• **About this exercise**
Word for word, restate every record, though not the pictures.

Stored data
====================

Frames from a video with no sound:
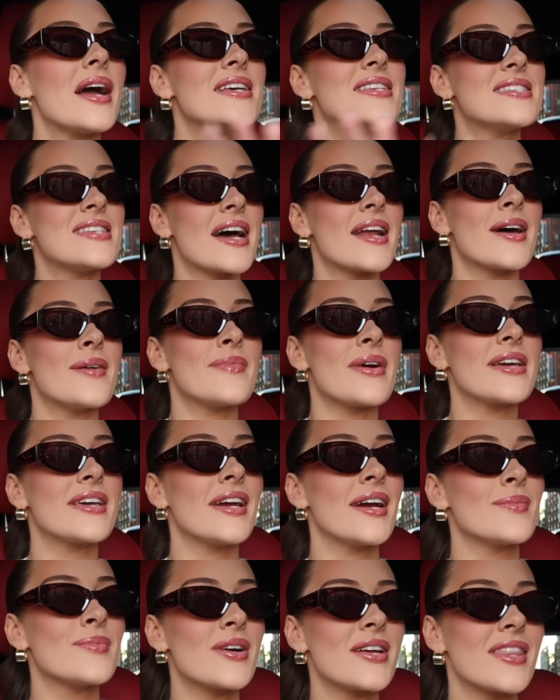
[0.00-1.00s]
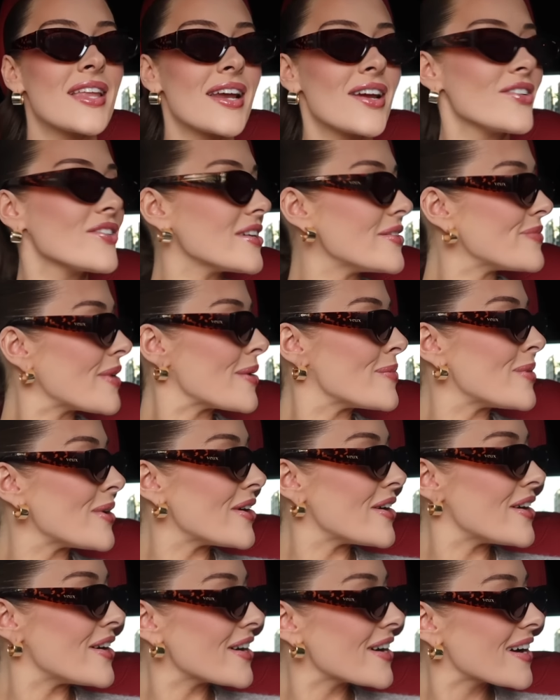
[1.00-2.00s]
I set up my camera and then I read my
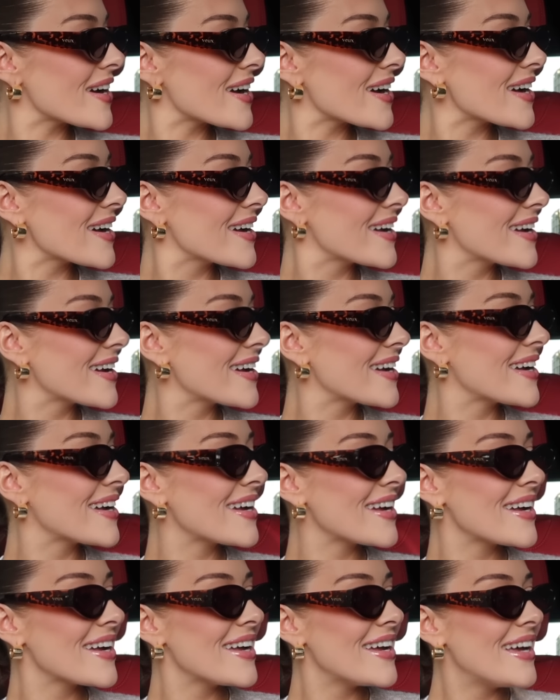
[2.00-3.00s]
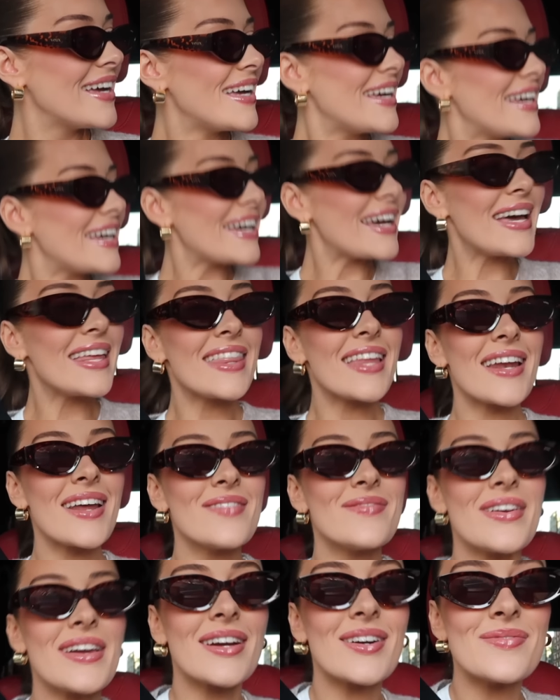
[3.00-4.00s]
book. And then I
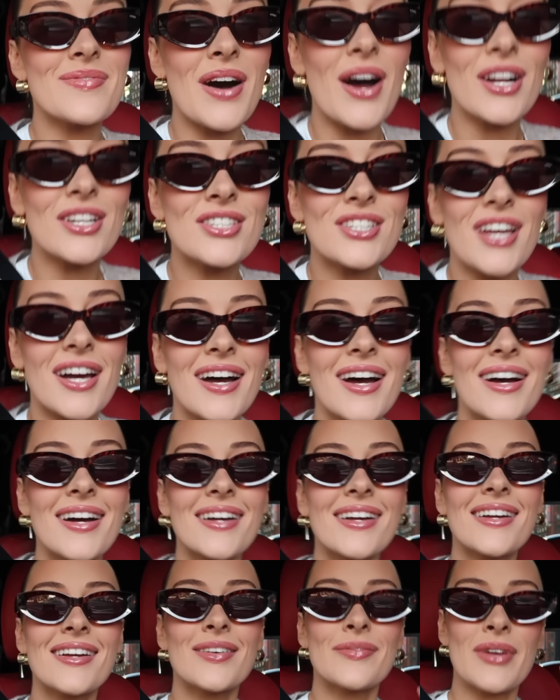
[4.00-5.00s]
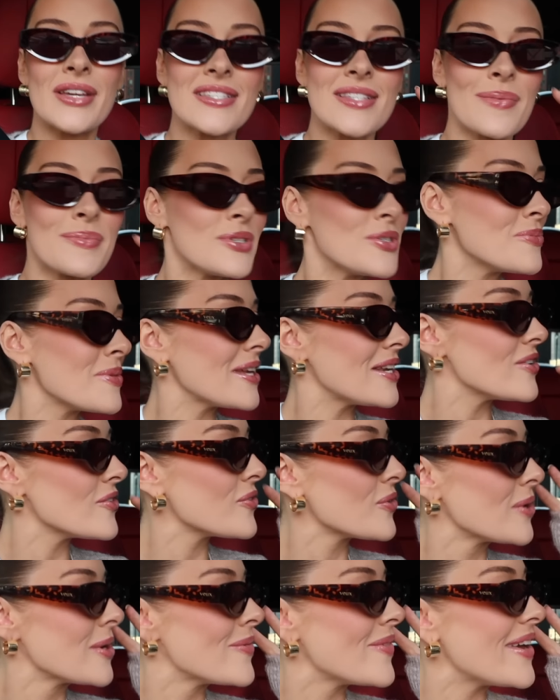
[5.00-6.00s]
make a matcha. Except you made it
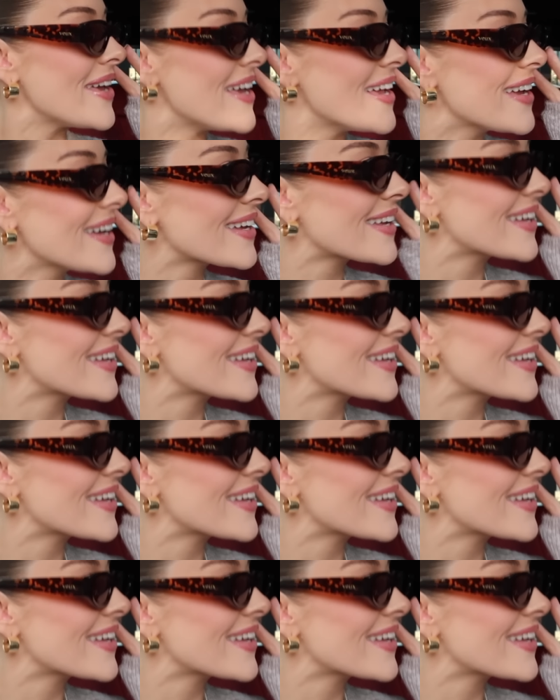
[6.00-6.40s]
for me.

====================

• **Solved exercise**
Frames from a video with no sound:
[0.00-1.00s]
[1.00-2.00s]
I set up my camera and then I read my
[2.00-3.00s]
[3.00-4.00s]
book. And then I
[4.00-5.00s]
[5.00-6.00s]
make a matcha. Except you made it
[6.00-6.40s]
for me.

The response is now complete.